El gravísimo hecho de violencia vial tuvo lugar a la altura del kilómetro 739 de la Ruta Nacional 9. En ese punto del norte provincial, los efectivos del puesto caminero divisaron el paso de una Ford Ranger Raptor que excedía los límites permitidos, por lo que le ordenaron detener la marcha en la banquina para realizar el procedimiento correspondiente.
De rayar las actas a usar la camioneta como un arma
La tensión escaló de inmediato cuando los uniformados le informaron a la conductora que iban a labrarle el acta por exceso de velocidad. Fuera de sí por la penalización, la mujer comenzó a insultar a los agentes y, en un rapto de furia, agarró la documentación oficial de la Caminera y empezó a rayarla por completo para inutilizar el trámite.
Lejos de calmarse, la automovilista decidió emprender la huida a toda costa. Subió rápidamente de manera eléctrica el cristal de su puerta, atrapando de forma intencional la mano y el brazo derecho de la policía que se encontraba redactando la multa junto a la cabina. Sin importarle la integridad física de la agente, la platense hundió el acelerador, arrastrando a la uniformada a la par del vehículo durante varios metros sobre el asfalto hasta que la víctima logró zafarse milagrosamente, quedando tendida con diversas lesiones y traumatismos en sus extremidades.

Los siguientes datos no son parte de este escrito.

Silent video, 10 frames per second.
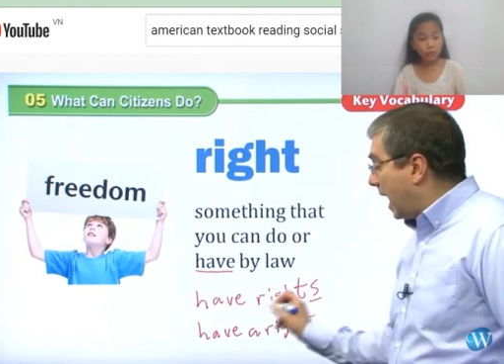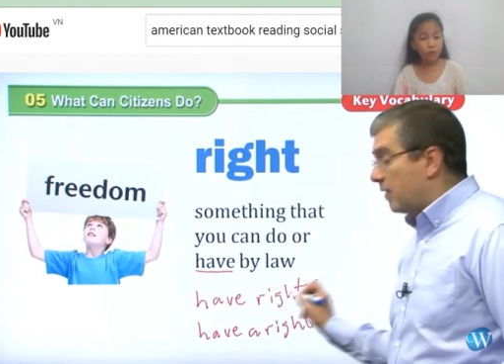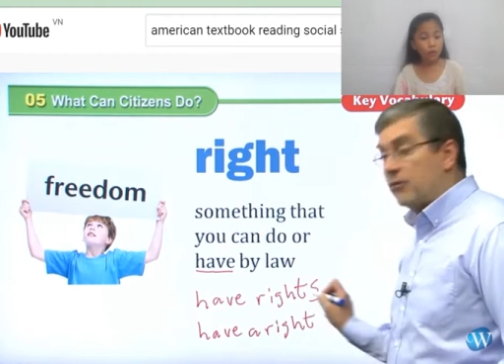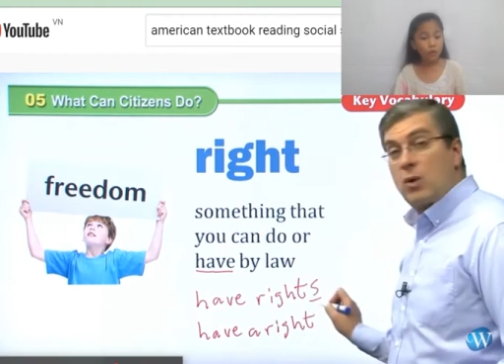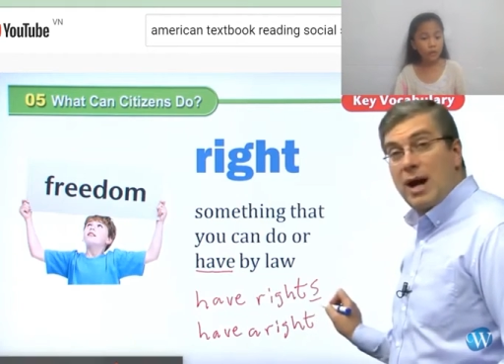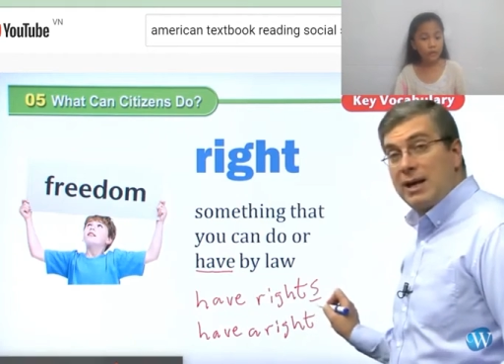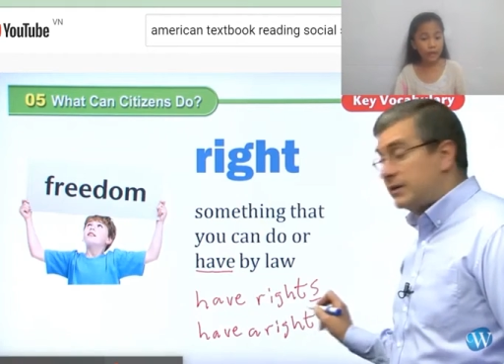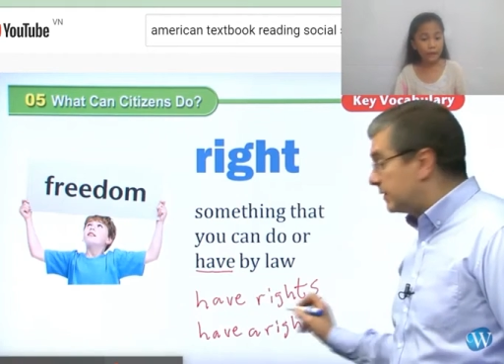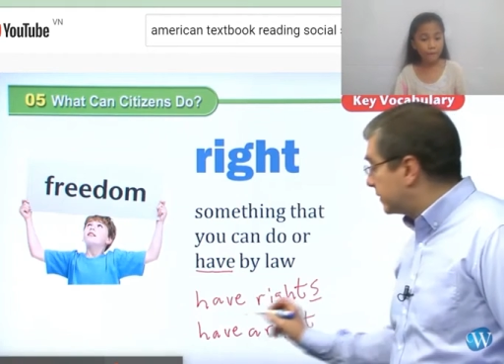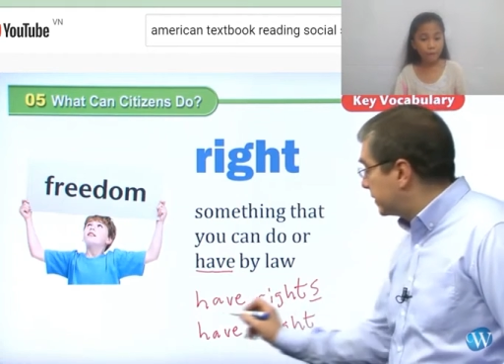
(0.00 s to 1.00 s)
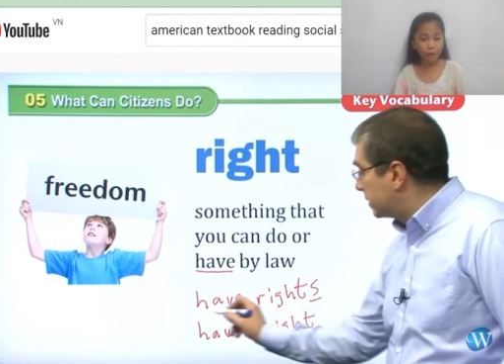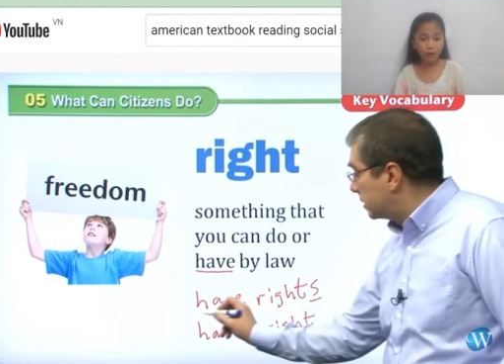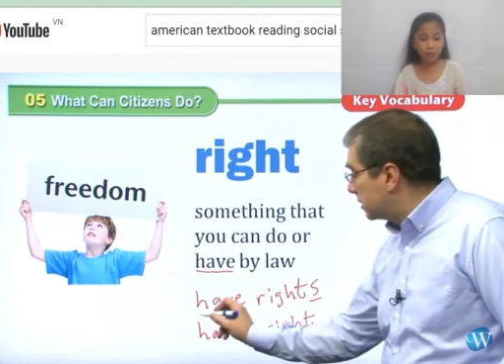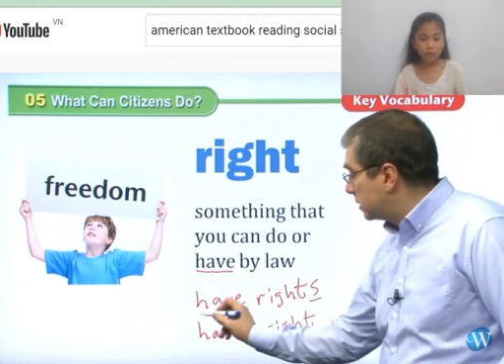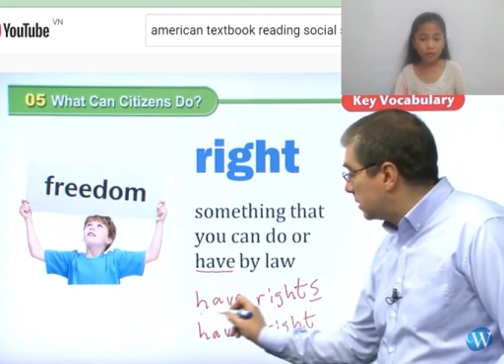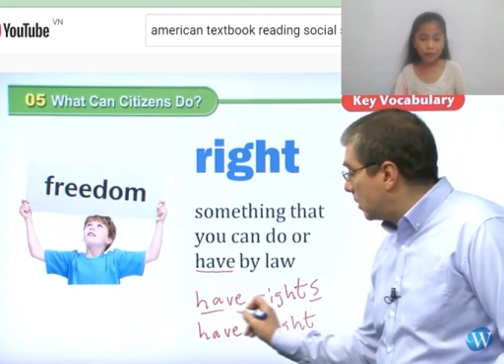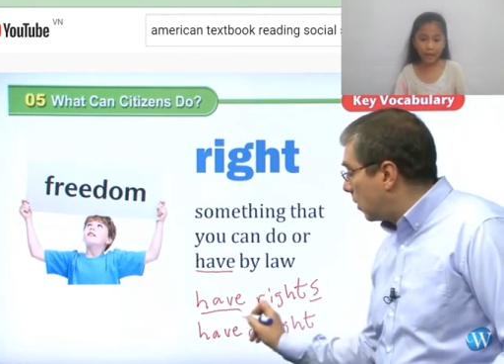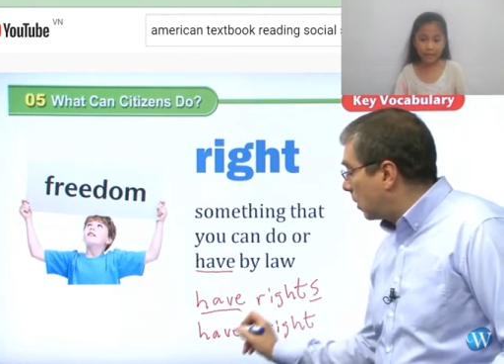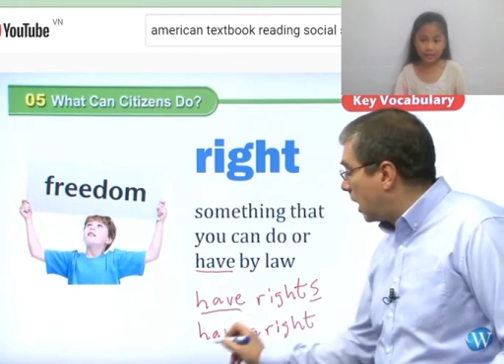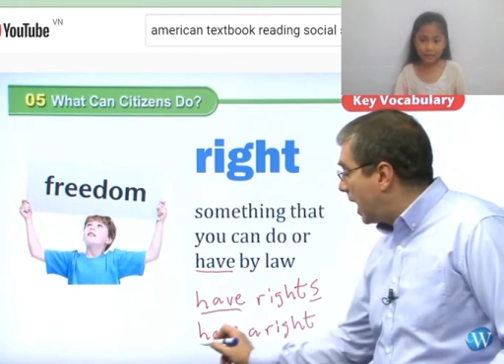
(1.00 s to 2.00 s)
You only have
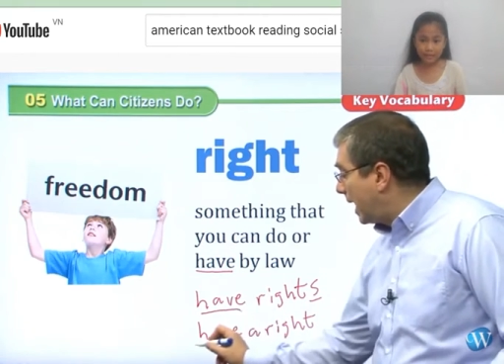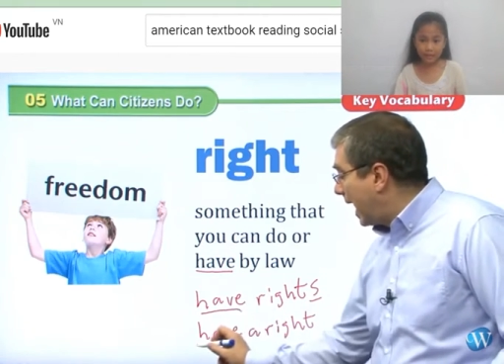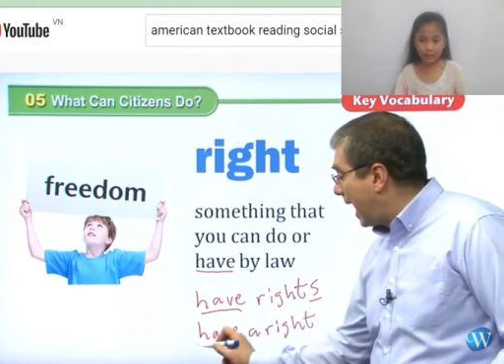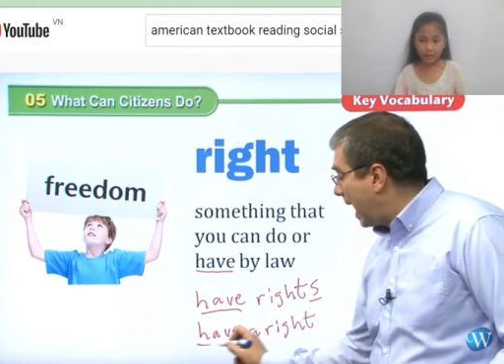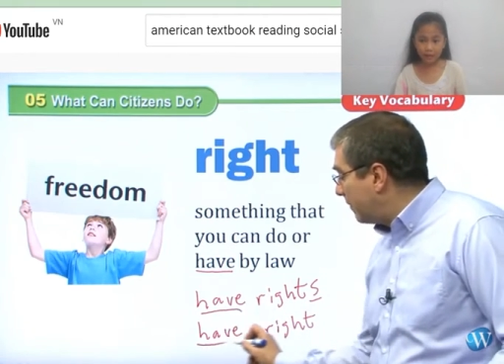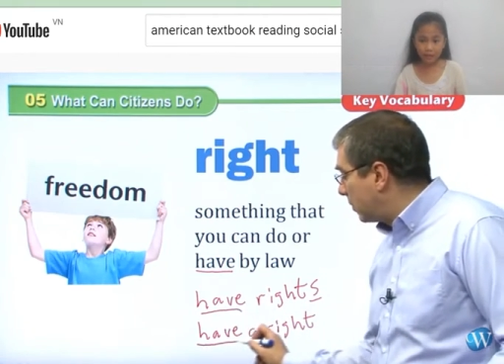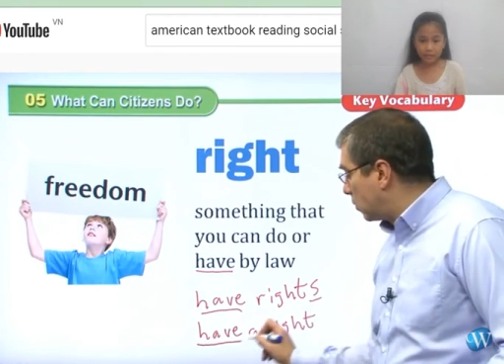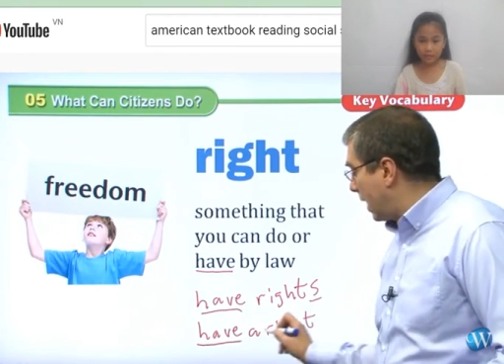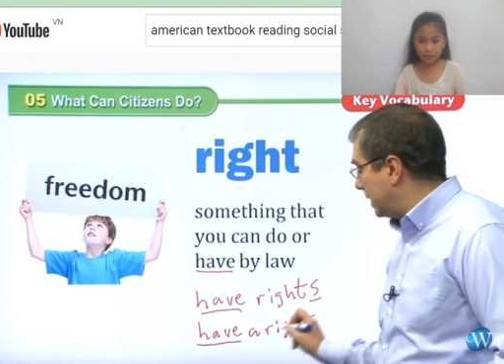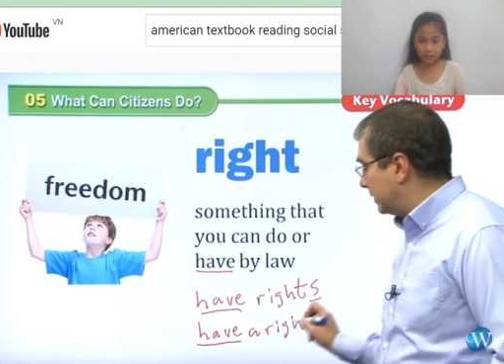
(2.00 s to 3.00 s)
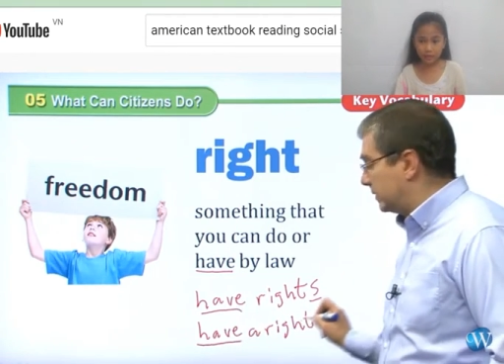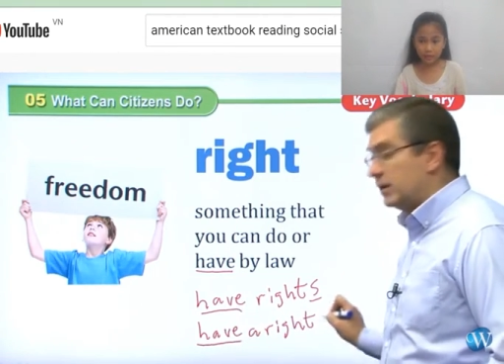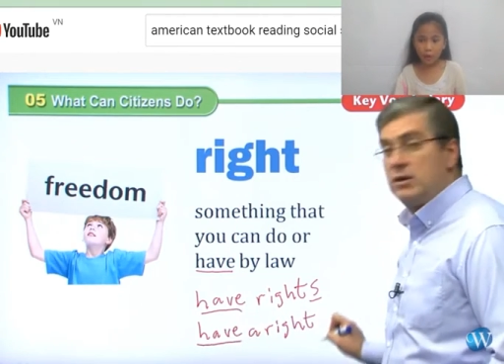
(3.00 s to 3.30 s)
one right, right?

Persecución y operativo cerrojo en el «Imperio del Salame»
Tras el brutal desprecio por la vida de la uniformada, la Ford Raptor huyó a toda velocidad con rumbo hacia el sur. Desde la base de la Caminera se irradió un alerta inmediato a las departamentales de la zona, activando un fuerte «operativo cerrojo» en los accesos urbanos para evitar que la camioneta de alta gama lograra desaparecer.
La cacería vehicular dio sus frutos unos kilómetros más adelante, precisamente en el ingreso al predio de la estancia «La Pampa», en jurisdicción de la localidad de Colonia Caroya. Allí, una flota de patrulleros de la Policía de Córdoba le cruzó el paso al rodado, logrando reducir a los ocupantes: la agresora de 49 años y un hombre de 53 que viajaba como acompañante. La mujer fue esposada en el acto y trasladada a la comisaría local, quedando imputada bajo una grave carátula judicial a disposición de la Fiscalía de Instrucción de turno.